When to Use Django Signals (and When to Avoid Them)

What Are Signals For

Django’s signal dispatcher is a clever piece of engineering. It lets you send a message from one part of your application and have another part listen for it without the two needing to know about each other directly.

The most common signals are tied to models like pre_save or post_delete. When a User object is saved the post_save signal is sent. Any function in your project registered as a receiver for that signal will then be executed.

It looks like this:

# models.py
from django.db import models
from django.contrib.auth.models import User
from django.db.models.signals import post_save
from django.dispatch import receiver

class UserProfile(models.Model):
    user = models.OneToOneField(User, on_delete=models.CASCADE)
    bio = models.TextField(blank=True)

@receiver(post_save, sender=User)
def create_user_profile(sender, instance, created, **kwargs):
    if created:
        UserProfile.objects.create(user=instance)

This seems great. A user is created and a profile is automatically made. It feels clean. The User model doesn’t need to know anything about UserProfile. But this magic comes at a cost.

The Cost of Magic

The problem with signals is that they hide the flow of execution. When you read the code for creating a User you have no idea that a UserProfile is also being created. It happens somewhere else invisibly. This is fine in a small project but as an application grows this invisibility becomes a huge liability.

Debugging becomes a hunt for hidden logic. You change something and a test breaks in a completely unrelated part of the app. Why? Because a signal connected them. New developers have a hard time building a mental model of how the system works because so much happens implicitly.

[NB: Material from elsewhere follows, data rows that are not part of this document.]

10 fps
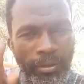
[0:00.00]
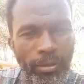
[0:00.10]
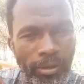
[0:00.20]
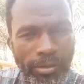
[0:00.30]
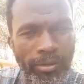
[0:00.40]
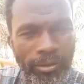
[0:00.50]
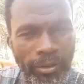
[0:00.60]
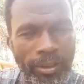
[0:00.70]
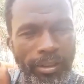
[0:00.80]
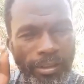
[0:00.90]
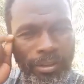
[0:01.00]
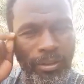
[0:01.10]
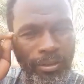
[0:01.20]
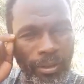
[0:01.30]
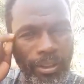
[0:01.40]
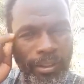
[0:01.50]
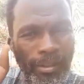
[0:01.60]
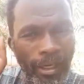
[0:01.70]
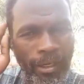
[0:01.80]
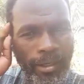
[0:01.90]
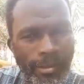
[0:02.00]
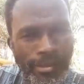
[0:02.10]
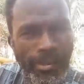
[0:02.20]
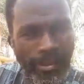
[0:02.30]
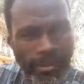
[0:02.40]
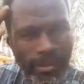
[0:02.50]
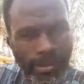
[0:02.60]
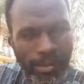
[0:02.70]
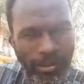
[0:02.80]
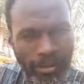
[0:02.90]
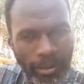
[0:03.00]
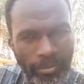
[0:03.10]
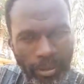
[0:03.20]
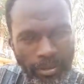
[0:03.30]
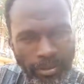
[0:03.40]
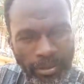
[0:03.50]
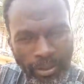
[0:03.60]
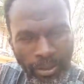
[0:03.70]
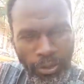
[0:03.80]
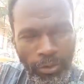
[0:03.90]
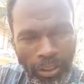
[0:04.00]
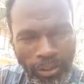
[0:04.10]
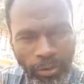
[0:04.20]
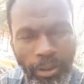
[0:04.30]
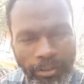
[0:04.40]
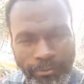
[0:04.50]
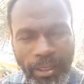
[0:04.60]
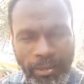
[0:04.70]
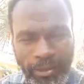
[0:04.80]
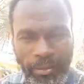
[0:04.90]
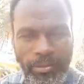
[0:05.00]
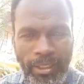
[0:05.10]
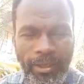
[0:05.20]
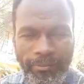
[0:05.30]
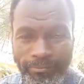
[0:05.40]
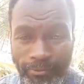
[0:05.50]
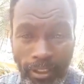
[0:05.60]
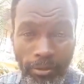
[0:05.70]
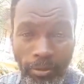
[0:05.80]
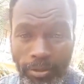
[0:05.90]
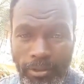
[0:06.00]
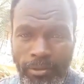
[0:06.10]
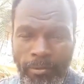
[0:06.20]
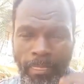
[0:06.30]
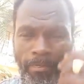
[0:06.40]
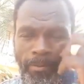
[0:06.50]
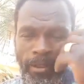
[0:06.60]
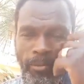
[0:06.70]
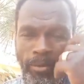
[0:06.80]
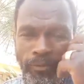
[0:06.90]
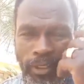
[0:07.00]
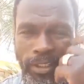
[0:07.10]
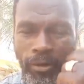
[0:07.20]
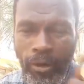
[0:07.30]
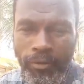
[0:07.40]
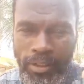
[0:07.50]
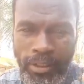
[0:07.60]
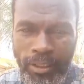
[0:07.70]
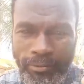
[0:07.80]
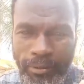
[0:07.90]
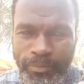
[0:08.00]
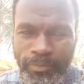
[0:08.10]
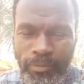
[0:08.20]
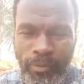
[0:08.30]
you lost your donkeys. Your donkeys are at such and such a place. You can go and find them there. Take note. Then the prophetic office, therefore,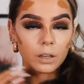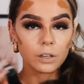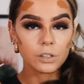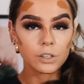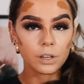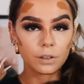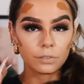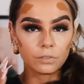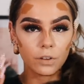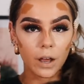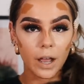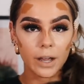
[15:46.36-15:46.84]

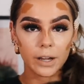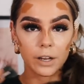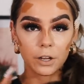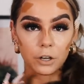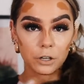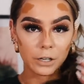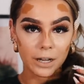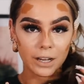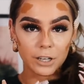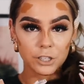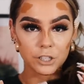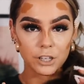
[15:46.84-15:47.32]
define
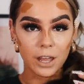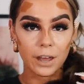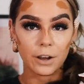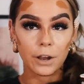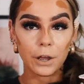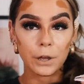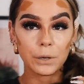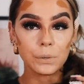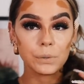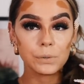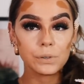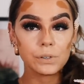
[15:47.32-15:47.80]
and create
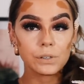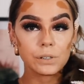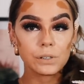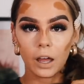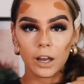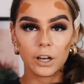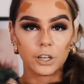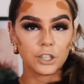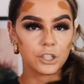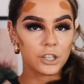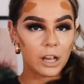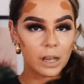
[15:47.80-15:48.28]
shadows,
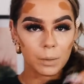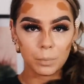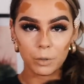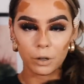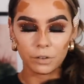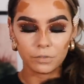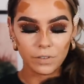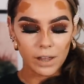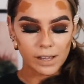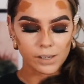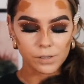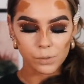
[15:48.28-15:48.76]
kind of shape
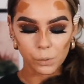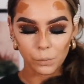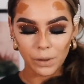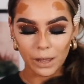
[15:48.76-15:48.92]
your face,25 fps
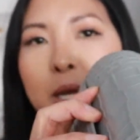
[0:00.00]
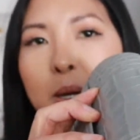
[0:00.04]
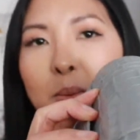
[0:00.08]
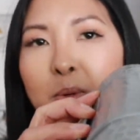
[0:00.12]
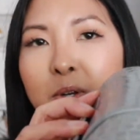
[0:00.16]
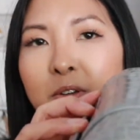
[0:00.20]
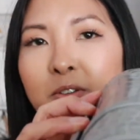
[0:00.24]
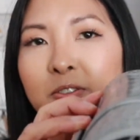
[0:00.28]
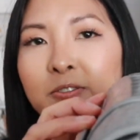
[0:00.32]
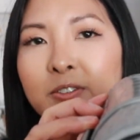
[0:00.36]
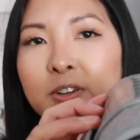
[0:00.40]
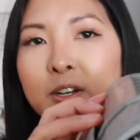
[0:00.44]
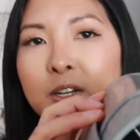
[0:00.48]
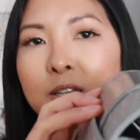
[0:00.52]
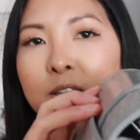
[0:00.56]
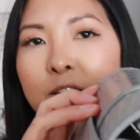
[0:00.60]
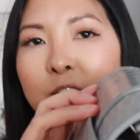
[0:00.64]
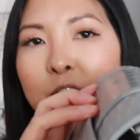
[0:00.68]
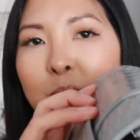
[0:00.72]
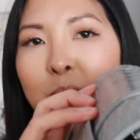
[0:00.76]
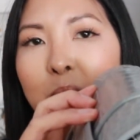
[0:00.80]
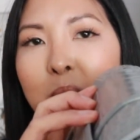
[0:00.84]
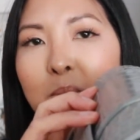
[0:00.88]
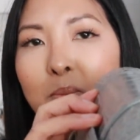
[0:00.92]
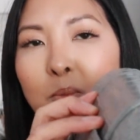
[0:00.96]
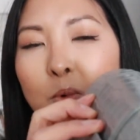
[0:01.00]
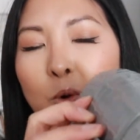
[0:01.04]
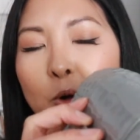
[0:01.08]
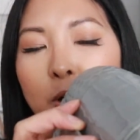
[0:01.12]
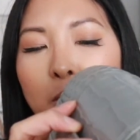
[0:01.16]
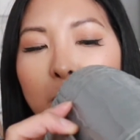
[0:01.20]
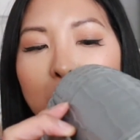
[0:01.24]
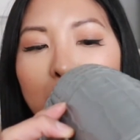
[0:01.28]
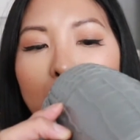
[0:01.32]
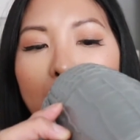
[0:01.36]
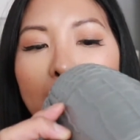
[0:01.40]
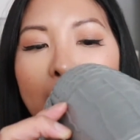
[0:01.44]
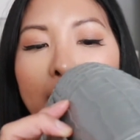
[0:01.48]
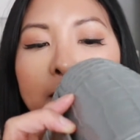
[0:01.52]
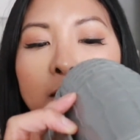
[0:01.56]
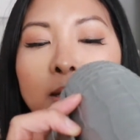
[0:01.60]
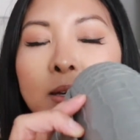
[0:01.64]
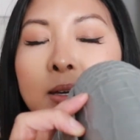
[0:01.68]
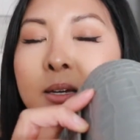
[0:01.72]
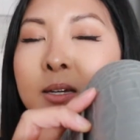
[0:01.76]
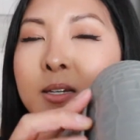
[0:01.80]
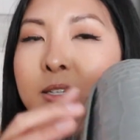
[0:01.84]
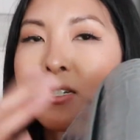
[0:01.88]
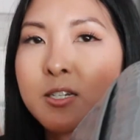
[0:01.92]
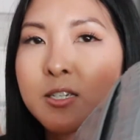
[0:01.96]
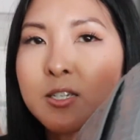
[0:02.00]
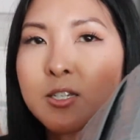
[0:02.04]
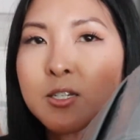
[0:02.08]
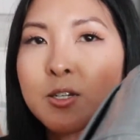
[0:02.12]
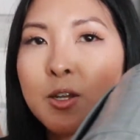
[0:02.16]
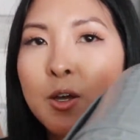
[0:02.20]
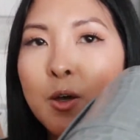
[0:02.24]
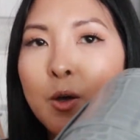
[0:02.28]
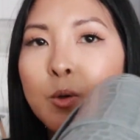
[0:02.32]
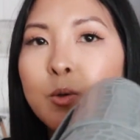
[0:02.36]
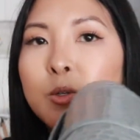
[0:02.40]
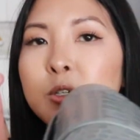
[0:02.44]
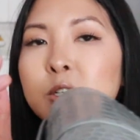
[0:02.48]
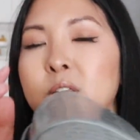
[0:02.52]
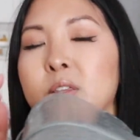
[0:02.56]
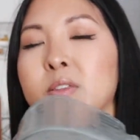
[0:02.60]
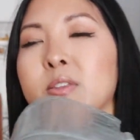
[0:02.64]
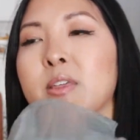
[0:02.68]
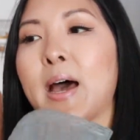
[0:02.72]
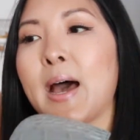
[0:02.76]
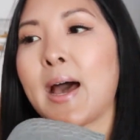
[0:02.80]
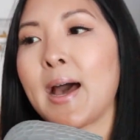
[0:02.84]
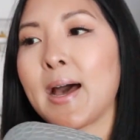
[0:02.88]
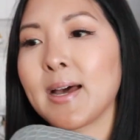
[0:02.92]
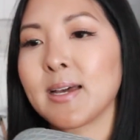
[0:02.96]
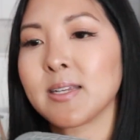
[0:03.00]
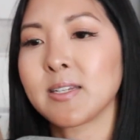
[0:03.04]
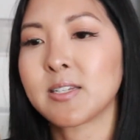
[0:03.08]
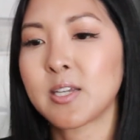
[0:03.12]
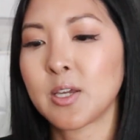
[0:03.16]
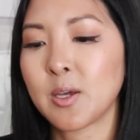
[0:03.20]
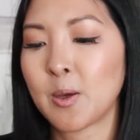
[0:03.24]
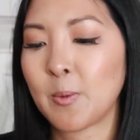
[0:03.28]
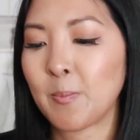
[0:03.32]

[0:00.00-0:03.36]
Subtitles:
able to fit a little bit more. But just note that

Code that is explicit is almost always better than code that is clever.

The One Good Reason to Use Signals

There is one scenario where signals are the right tool. That is when you need to connect two truly separate applications and you cannot or should not modify the source code of the sending application.

The best example is the one above. Let’s say you have a profiles app that provides UserProfile. You also use Django’s built in django.contrib.auth app. You cannot change the auth app to add a line that creates a profile when a user is saved. The auth app should not have a hard dependency on your profiles app.

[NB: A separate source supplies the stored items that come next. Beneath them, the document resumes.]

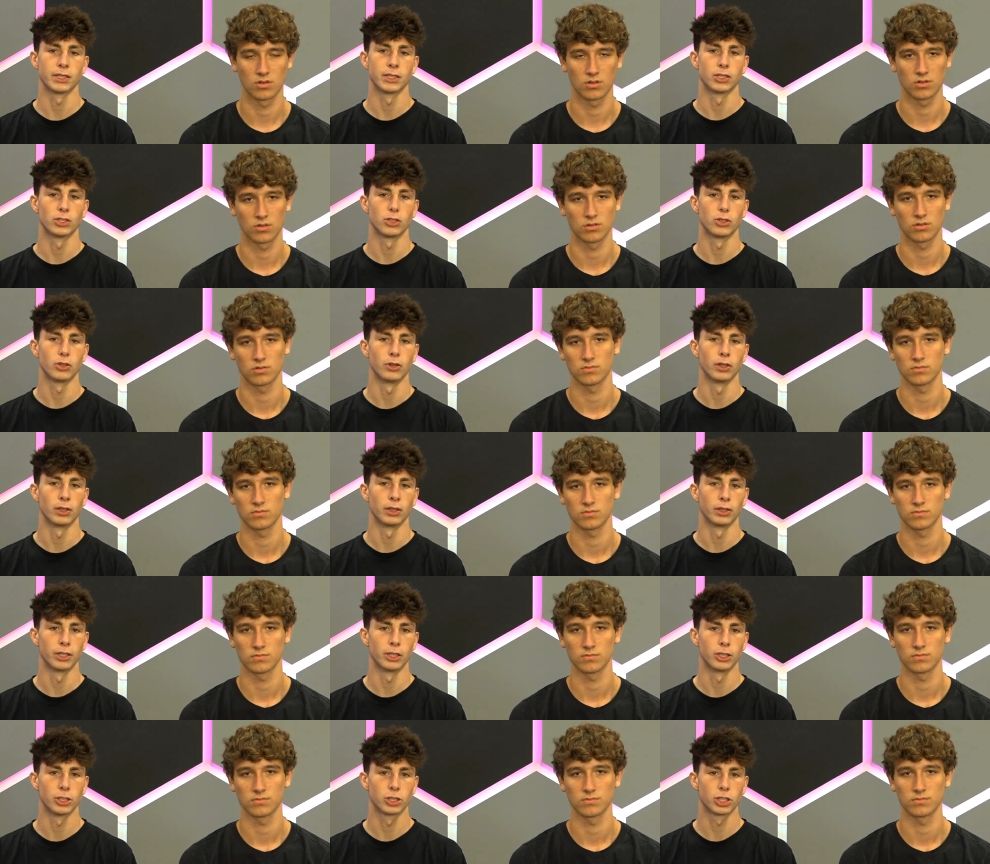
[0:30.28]
Speaker 1: in
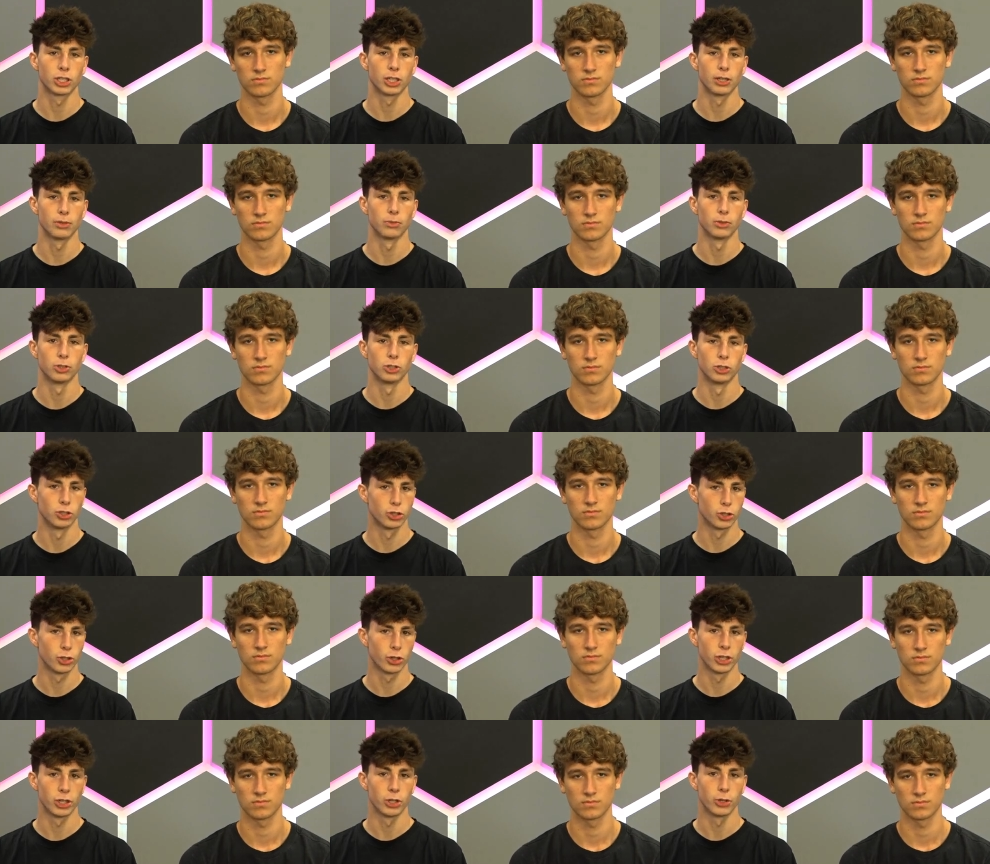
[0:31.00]
student leadership,
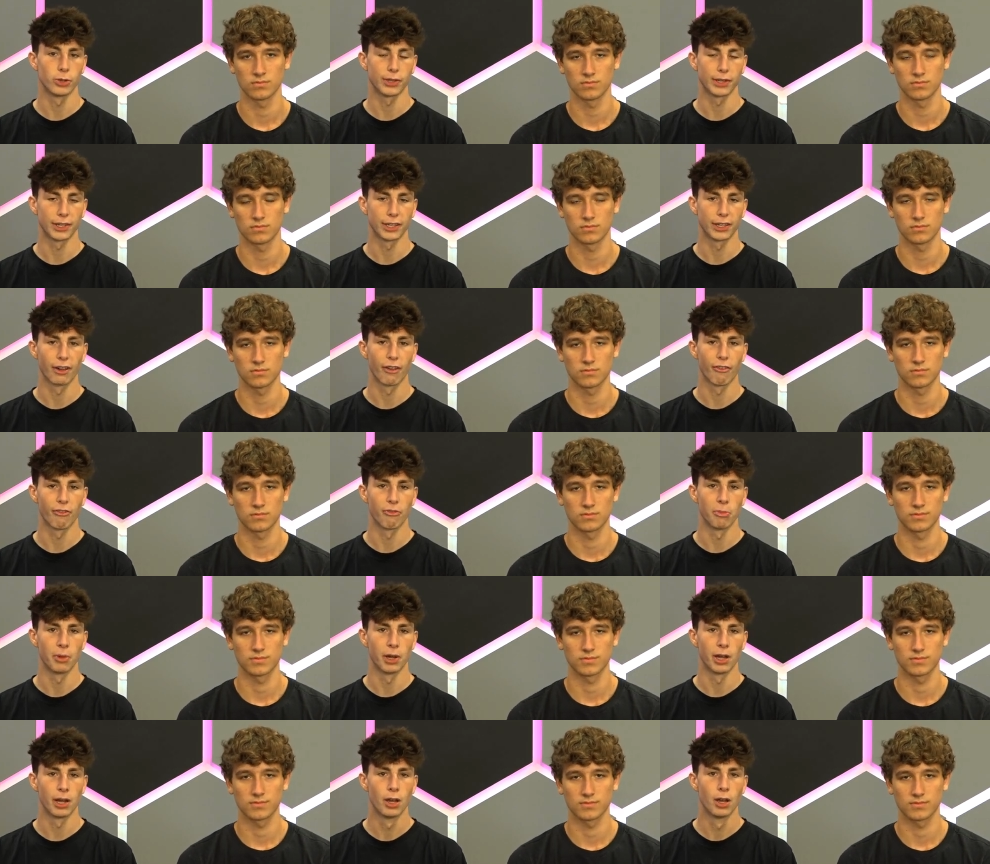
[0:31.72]
and join youth in
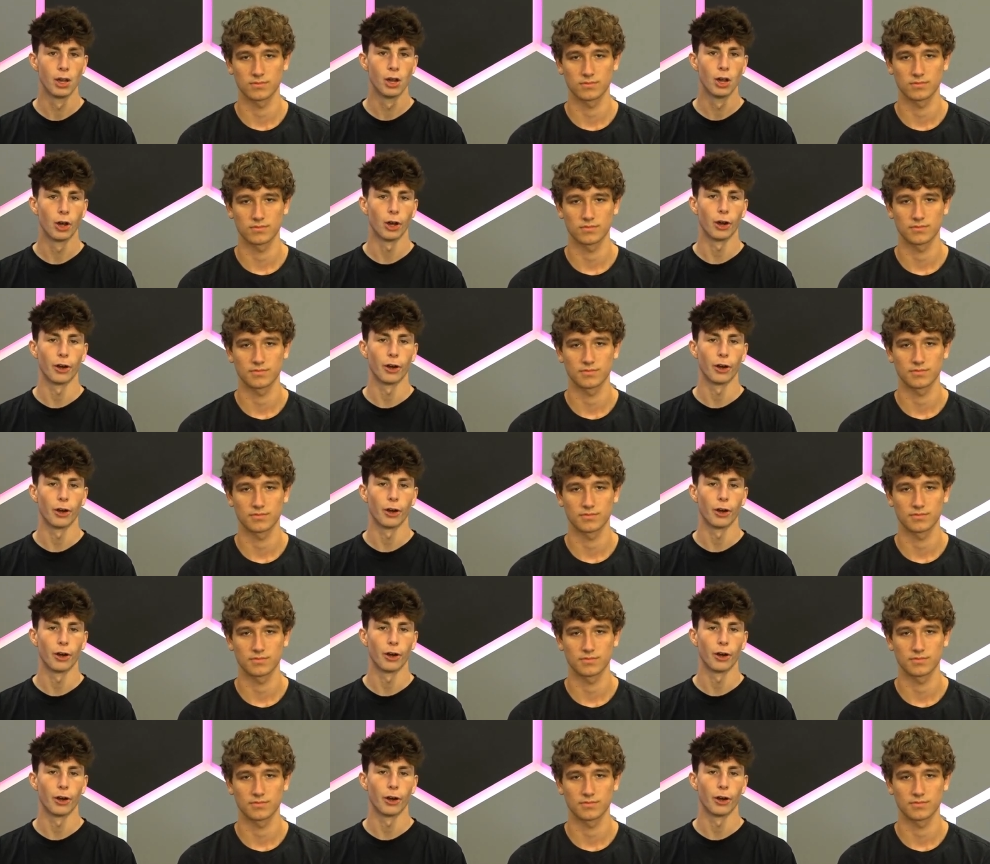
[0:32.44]
government.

Here a signal is the perfect solution. It lets your profiles app listen for an event from the auth app without the auth app knowing or caring that it exists. This is proper decoupling.

The key is that django.contrib.auth and your profiles app are separate self contained components.

When Not to Use a Signal

The anti pattern is using signals for logic within a single application. Imagine you have a blog app. When an Article is published you want to clear a cache and send a notification.

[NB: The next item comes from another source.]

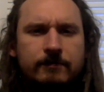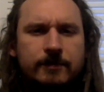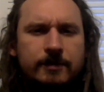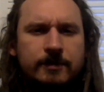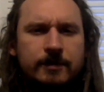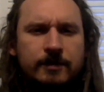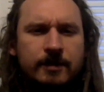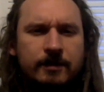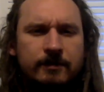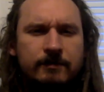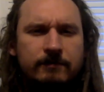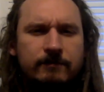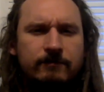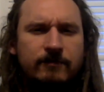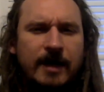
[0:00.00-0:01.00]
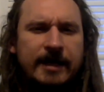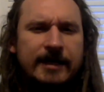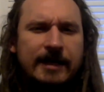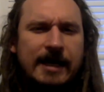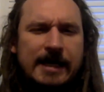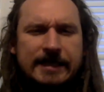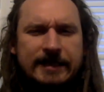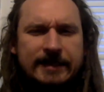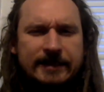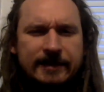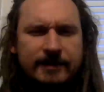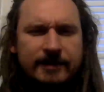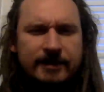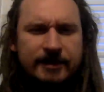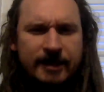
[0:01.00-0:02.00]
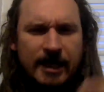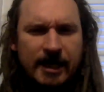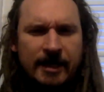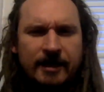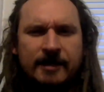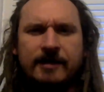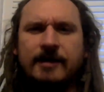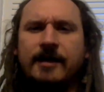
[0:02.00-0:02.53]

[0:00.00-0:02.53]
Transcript: See those red lights in the sky?"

You might be tempted to do this:

# models.py from your blog app
@receiver(post_save, sender=Article)
def on_article_publish(sender, instance, **kwargs):
    if instance.is_published:
        clear_article_cache(instance)
        send_publication_notification(instance)

This works but it suffers from the same problem of invisibility. A much better way is to make the actions explicit.

You could override the model’s save method:

# models.py
class Article(models.Model):
    # ... fields
    
    def save(self, *args, **kwargs):
        # check for state change if needed
        super().save(*args, **kwargs)
        if self.is_published:
            clear_article_cache(self)
            send_publication_notification(self)

This is better because the logic is right there in the model. But it can clutter the save method. An even better pattern is to use a service function.

A service function encapsulates a business operation:

# services.py in your blog app
from django.utils import timezone

def publish_article(article):
    article.is_published = True
    article.published_at = timezone.now()
    article.save()
    
    clear_article_cache(article)
    send_publication_notification(article)

# views.py
from . import services

def article_publish_view(request, article_id):
    article = Article.objects.get(pk=article_id)
    services.publish_article(article)
    # ... return response

Now the flow of control is perfectly clear. When a request comes to the publish view we call the publish_article service. Inside that function we can read every step that happens in order. There is no magic. It is easy to understand test and debug.

A Simple Rule

Here is a simple rule for deciding whether to use a signal.

Ask yourself are the sender and receiver in the same logical part of my application? Could I just call a function instead?

If the answer is yes just call the function.

If the sender is in a third party app or a core Django app that you can’t modify then a signal is probably the right choice. It lets you react to events without creating a messy circular dependency or modifying code you don’t own.

Simplicity is about making the flow of logic obvious. Signals often do the opposite. They trade clarity for a little bit of convenience. This is rarely a good trade in the long run. The most maintainable code is the code that is easiest to read from top to bottom.